By the 6th Century, the invasions of Slavs and Avars became too strong for the citizens of Nikopolis ad Istrum to resist. The garrison of the East Roman Empire, or Byzantium as it is more commonly known, was unable to cope. The city walls could not protect the people inside. Nikopolis had been built to celebrate a victory, not to deal with Barbarians in front of its gates. The citizens finally realised that their once glorious home had turned into a trap. So, when the Avars ravaged the city in the end of the 6th Century, the survivors did not bother to return. They moved into the nearby rocky hills above the banks of the Yantra River and built easily defendable fortresses. One of them was to become Tarnovo, the capital of the Second Bulgarian Kingdom.
The ruins of the great city fell silent for a few hundred years. In the 10th Century, a group of Bulgarian villagers settled over the ruins, lured by the fertile surroundings and the abundance of ancient building material. They stayed there until the 14th Century, when the Ottoman invasion and the wars that followed reached the region and turned it into a wasteland.
The area was too good a place to live to stay empty forever. When peace returned, another village appeared some kilometres away from the ruins. It is still there, bearing the puzzling name of Nikyup. Is it possible that it echoes that of Nikopolis but in Turkified form? Probably.
The modern village and the ancient city have more than a name in common. You'll see this, when you walk the streets of Nikyup ‒ an amazing number of ancient slabs and altars have been built into the houses and the stone walls.
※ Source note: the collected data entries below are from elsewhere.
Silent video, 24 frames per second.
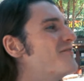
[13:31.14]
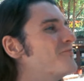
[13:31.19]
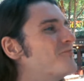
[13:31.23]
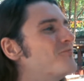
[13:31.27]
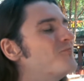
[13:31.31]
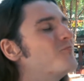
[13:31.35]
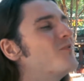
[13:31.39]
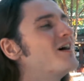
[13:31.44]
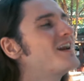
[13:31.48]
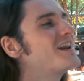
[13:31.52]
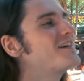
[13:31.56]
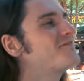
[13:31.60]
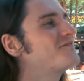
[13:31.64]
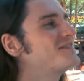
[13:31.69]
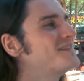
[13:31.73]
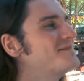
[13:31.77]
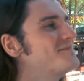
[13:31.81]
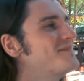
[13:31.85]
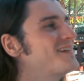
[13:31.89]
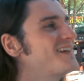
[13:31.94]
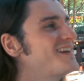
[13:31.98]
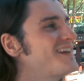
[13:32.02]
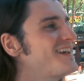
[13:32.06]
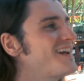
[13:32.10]
One of the
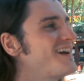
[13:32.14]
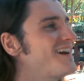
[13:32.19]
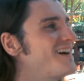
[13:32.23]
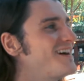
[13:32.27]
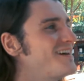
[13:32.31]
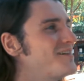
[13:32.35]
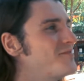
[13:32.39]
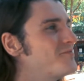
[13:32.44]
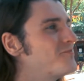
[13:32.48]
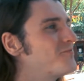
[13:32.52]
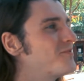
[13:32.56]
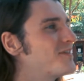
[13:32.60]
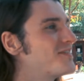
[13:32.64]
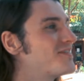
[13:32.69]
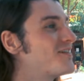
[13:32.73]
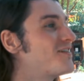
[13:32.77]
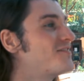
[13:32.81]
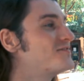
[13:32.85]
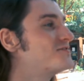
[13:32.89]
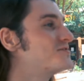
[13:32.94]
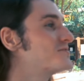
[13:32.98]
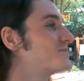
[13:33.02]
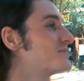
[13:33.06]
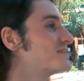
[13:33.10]
media, with
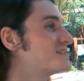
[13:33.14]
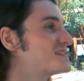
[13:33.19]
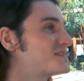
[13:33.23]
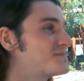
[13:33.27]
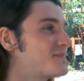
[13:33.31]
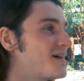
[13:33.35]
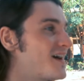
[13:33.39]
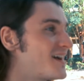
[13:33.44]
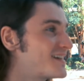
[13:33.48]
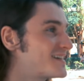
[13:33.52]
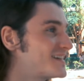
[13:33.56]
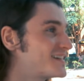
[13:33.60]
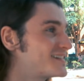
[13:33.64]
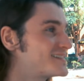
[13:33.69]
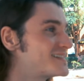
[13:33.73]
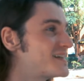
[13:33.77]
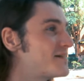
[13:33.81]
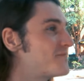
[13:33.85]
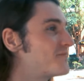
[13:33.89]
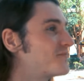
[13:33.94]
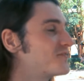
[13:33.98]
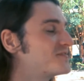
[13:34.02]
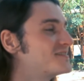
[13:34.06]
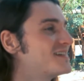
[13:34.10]
all due respect,
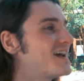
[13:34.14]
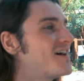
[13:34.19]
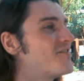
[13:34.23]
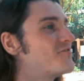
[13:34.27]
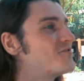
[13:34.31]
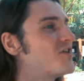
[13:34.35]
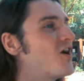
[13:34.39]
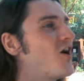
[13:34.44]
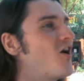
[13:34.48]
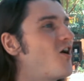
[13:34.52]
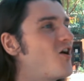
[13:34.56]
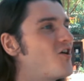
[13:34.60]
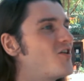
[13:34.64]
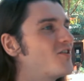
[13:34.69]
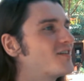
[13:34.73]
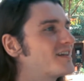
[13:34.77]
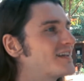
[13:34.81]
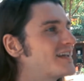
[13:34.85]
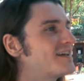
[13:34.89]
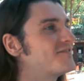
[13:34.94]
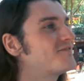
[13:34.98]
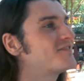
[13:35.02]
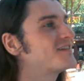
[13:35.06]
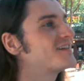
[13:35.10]
except for Town Hall,
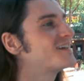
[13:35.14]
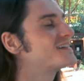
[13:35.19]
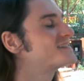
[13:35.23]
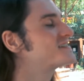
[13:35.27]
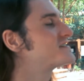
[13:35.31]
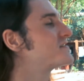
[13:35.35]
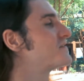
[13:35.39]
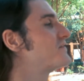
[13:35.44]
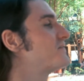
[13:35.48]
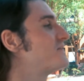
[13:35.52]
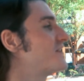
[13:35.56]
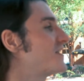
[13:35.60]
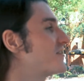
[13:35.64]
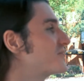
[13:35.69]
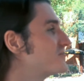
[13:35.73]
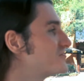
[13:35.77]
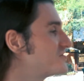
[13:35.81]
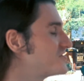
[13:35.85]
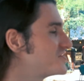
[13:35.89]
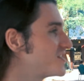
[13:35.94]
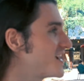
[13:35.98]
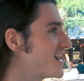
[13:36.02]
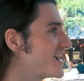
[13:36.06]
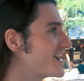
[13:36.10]
given us a fair
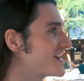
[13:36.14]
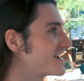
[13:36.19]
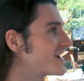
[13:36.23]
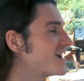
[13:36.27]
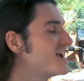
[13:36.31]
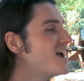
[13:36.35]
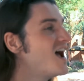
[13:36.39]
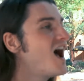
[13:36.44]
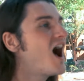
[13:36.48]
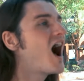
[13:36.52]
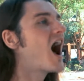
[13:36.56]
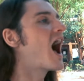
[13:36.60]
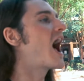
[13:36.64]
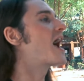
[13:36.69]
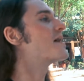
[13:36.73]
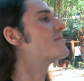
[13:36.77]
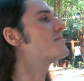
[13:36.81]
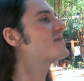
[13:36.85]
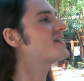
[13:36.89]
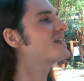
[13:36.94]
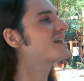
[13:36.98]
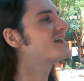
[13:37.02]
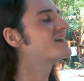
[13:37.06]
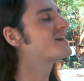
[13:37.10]
shake. I
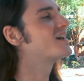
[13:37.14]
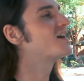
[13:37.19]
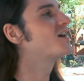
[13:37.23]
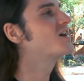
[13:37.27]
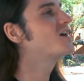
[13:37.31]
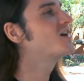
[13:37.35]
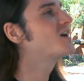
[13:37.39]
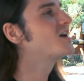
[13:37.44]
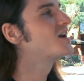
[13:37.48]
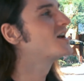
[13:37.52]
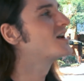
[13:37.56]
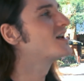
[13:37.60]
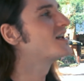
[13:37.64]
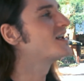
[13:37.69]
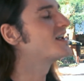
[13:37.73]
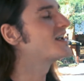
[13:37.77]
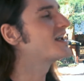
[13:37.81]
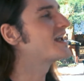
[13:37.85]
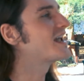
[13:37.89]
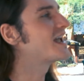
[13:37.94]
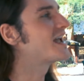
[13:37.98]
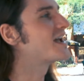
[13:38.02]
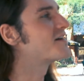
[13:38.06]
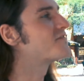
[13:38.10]
mean,
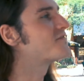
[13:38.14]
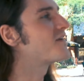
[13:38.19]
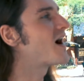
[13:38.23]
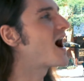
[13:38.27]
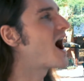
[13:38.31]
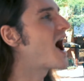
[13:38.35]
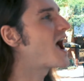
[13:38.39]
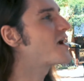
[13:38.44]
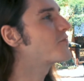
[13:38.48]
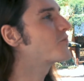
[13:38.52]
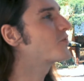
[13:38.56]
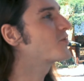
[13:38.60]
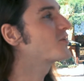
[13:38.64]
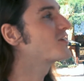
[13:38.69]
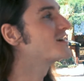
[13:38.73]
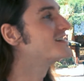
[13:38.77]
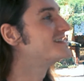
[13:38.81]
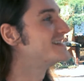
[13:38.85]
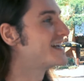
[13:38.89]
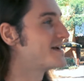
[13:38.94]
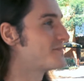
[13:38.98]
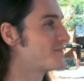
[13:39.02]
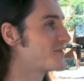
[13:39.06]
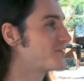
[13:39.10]
if I were a
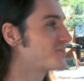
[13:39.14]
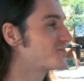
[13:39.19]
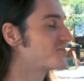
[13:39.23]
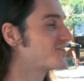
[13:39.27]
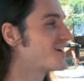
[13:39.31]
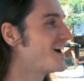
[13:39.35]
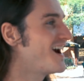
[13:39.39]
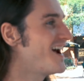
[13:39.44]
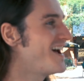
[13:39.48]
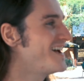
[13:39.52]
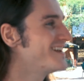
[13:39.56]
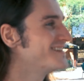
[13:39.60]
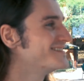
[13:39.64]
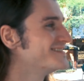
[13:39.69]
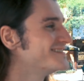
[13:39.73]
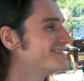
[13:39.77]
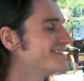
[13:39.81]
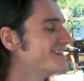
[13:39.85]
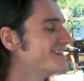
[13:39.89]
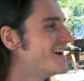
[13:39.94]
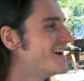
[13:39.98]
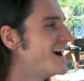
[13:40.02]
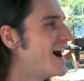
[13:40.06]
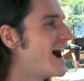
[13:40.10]
Democrat,
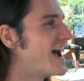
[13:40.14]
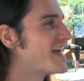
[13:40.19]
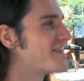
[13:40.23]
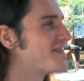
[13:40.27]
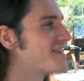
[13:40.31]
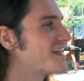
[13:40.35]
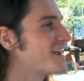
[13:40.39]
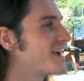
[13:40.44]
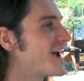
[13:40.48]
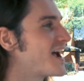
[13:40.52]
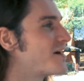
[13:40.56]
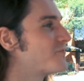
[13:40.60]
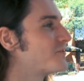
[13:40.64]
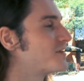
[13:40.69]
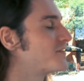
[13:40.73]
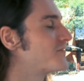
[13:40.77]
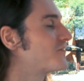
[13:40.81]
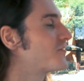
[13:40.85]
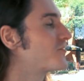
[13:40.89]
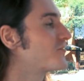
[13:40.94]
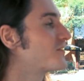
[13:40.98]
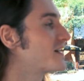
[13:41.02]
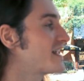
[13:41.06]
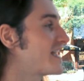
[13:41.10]
I think I would have
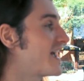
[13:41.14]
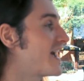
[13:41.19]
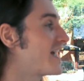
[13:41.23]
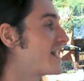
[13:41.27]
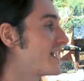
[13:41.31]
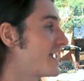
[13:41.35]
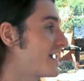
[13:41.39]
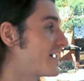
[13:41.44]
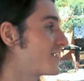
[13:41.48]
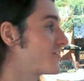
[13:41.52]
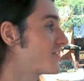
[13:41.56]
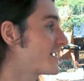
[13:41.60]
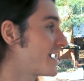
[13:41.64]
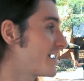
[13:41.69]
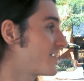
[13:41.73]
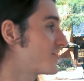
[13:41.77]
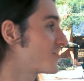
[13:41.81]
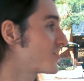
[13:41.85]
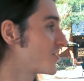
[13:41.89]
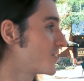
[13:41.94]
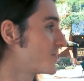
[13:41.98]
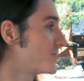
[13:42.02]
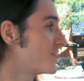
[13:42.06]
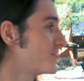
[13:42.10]
already had a hair care
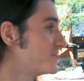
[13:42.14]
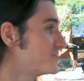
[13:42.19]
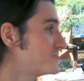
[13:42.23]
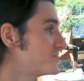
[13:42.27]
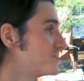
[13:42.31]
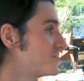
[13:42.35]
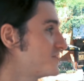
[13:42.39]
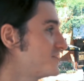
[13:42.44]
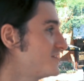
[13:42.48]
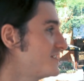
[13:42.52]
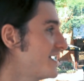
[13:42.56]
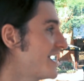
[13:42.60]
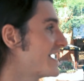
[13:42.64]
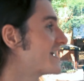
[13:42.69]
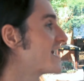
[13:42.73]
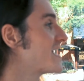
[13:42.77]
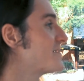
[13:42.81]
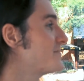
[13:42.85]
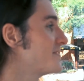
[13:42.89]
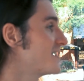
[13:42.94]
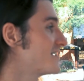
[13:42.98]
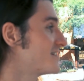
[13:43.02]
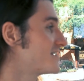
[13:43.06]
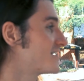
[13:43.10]
commercial and
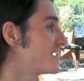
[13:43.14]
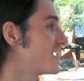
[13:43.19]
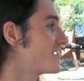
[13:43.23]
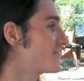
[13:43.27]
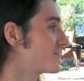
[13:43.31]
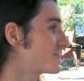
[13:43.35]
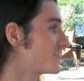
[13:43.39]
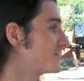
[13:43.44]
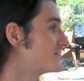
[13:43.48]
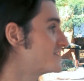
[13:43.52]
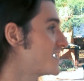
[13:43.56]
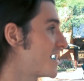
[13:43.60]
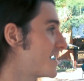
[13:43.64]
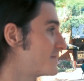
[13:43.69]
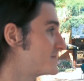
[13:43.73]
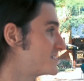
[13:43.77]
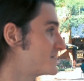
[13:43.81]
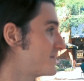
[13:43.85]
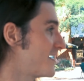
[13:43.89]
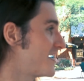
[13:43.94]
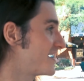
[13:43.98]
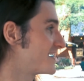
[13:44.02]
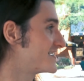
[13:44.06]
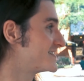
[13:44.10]
I'd be on the cover of Times
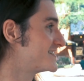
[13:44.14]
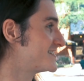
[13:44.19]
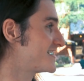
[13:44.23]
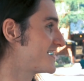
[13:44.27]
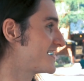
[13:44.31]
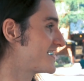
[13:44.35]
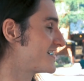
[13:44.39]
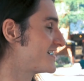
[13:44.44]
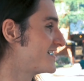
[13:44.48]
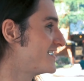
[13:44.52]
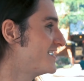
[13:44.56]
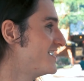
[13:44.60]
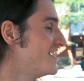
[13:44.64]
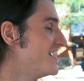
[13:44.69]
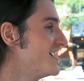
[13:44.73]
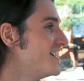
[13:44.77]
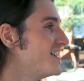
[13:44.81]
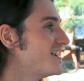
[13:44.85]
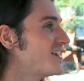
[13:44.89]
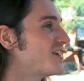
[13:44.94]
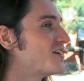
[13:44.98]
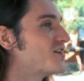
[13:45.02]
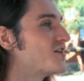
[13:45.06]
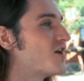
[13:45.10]
Magazine.
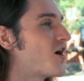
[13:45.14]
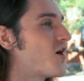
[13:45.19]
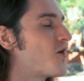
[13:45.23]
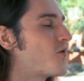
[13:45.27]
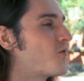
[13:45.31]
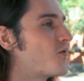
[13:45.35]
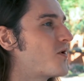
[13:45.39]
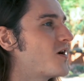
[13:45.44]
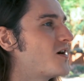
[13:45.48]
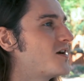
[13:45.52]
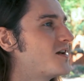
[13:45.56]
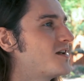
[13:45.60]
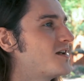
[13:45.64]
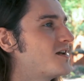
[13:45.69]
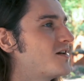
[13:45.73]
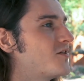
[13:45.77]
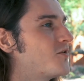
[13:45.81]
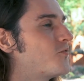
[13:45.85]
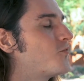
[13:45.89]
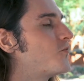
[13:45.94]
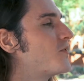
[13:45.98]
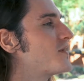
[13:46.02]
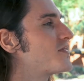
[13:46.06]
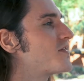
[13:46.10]
You know,
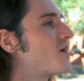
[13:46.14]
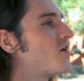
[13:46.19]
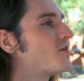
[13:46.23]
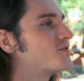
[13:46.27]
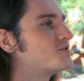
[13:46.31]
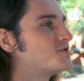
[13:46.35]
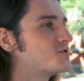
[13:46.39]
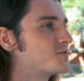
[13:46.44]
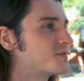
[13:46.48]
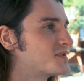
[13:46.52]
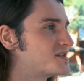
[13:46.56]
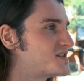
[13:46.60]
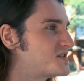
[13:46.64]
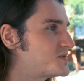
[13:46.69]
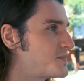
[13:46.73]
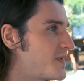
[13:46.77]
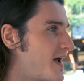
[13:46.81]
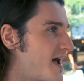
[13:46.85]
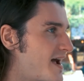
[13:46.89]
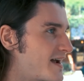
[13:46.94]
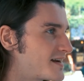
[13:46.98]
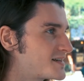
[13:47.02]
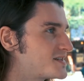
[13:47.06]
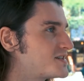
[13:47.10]
with all due
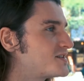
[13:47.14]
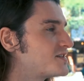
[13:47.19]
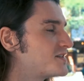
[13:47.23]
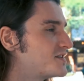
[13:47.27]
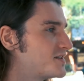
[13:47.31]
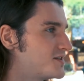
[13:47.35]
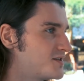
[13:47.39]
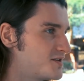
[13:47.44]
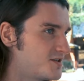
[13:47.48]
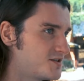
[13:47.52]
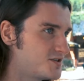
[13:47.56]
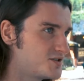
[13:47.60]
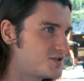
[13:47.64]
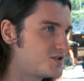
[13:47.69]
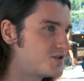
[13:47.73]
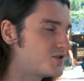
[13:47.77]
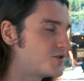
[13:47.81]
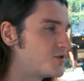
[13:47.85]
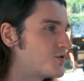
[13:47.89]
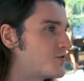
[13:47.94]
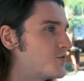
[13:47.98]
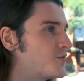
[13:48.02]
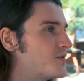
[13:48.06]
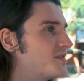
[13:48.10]
respect
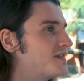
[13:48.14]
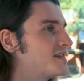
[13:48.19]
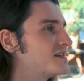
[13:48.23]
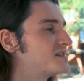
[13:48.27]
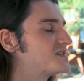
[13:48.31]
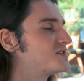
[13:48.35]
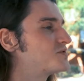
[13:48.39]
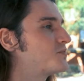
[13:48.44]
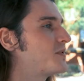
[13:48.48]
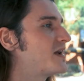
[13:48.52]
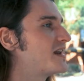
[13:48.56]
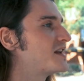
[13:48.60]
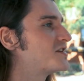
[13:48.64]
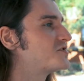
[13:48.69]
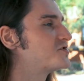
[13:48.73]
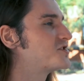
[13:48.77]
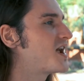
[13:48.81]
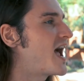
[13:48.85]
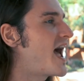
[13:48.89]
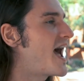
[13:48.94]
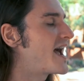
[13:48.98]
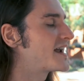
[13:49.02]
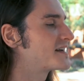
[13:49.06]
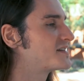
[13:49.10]
to the Swedish
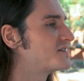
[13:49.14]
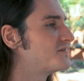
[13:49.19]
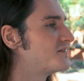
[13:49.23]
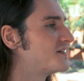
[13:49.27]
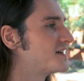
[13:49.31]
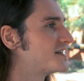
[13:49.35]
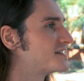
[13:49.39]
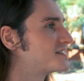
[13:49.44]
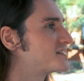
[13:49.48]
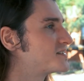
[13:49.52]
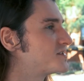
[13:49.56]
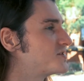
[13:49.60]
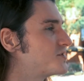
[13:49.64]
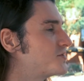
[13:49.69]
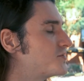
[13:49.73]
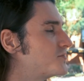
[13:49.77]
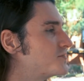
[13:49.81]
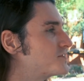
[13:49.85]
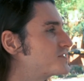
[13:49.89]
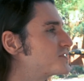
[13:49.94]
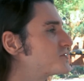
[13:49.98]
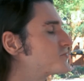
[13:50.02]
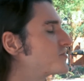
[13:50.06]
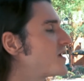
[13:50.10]
activist
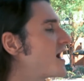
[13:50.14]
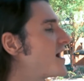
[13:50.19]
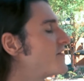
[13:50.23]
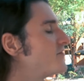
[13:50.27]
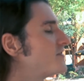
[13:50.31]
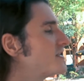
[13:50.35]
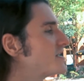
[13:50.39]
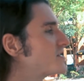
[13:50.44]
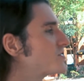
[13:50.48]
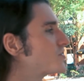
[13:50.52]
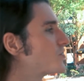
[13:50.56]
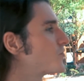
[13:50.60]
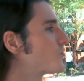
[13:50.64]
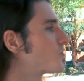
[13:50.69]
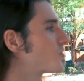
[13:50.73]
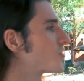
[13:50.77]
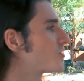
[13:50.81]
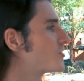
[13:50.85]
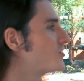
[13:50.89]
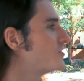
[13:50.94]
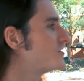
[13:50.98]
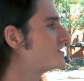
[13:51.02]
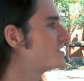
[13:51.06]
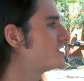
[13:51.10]
who's traveling the
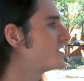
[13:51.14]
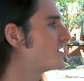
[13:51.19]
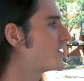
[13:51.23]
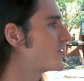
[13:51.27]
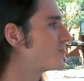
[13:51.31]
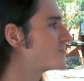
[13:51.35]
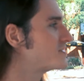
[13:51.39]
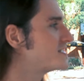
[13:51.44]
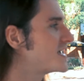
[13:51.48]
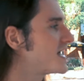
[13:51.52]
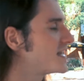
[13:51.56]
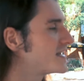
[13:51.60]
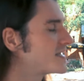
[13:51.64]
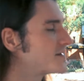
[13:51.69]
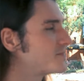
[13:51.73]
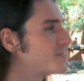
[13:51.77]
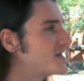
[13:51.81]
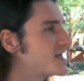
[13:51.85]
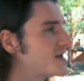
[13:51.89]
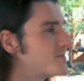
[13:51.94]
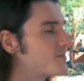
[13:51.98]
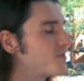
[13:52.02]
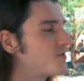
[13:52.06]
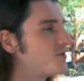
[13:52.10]
world, you know, telling
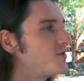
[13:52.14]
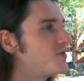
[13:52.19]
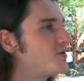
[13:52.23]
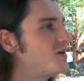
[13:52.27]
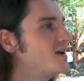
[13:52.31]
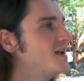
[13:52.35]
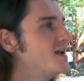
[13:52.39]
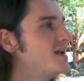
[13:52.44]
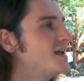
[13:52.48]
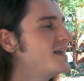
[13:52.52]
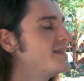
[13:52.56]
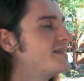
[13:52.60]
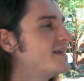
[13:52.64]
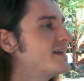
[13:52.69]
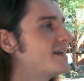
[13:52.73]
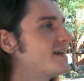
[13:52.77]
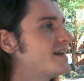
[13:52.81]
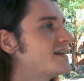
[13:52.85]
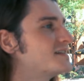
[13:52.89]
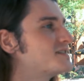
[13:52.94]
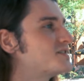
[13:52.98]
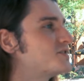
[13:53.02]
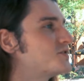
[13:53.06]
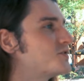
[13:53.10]
people they
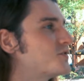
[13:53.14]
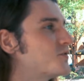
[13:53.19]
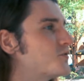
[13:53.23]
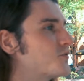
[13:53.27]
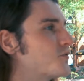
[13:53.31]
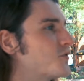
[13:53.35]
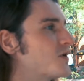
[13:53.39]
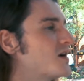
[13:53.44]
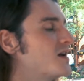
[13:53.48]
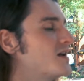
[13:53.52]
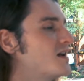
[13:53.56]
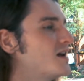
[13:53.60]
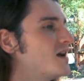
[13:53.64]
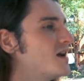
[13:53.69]
need to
In spite of the generations of people who freely "borrowed" stones from it, Nikopolis as Istrum is still well preserved for one important reason. It is probably the only major Roman city in Bulgaria proper which has not been overbuilt by later inhabitants. The Roman heritage of Serdica, Philippopolis, and Augusta Traiana, to name but a few, has been lost over the centuries when the modern Sofia, Plovdiv and Stara Zagora were born. Nikopolis ad Istrum was spared that fate. I
t was largely forgotten until 1871, when the Austro-Hungarian traveller Felix Kanitz rediscovered it. The first excavations were made in 1900, but proper research only began some decades later. In recent years, digs have been held on and off, with archaeology students from Veliko Tarnovo and the UK carrying out the research. Up to now, about one third of the city area has been excavated.
Nikopolis ad Istrum has long been open for tourists, but until recently visiting it was a painful experience. The short dirt track branching off from the Veliko Tarnovo to Ruse road is passable for 4WDs, but even with that type of vehicle driving on it is an excruciating experience. And the track was only the beginning. The ancient streets, canals and building were overgrown with thick greenery and signage was non-existent. In 2011, however, the site received funding from the America for Bulgaria Foundation and the American Research Institute in Sofia. The area was cleared, protective covering was erected over several buildings and some new equipment was bought. The ancient streets, where once hundreds passed by on their daily business, are once more welcoming ‒ this time to tourists.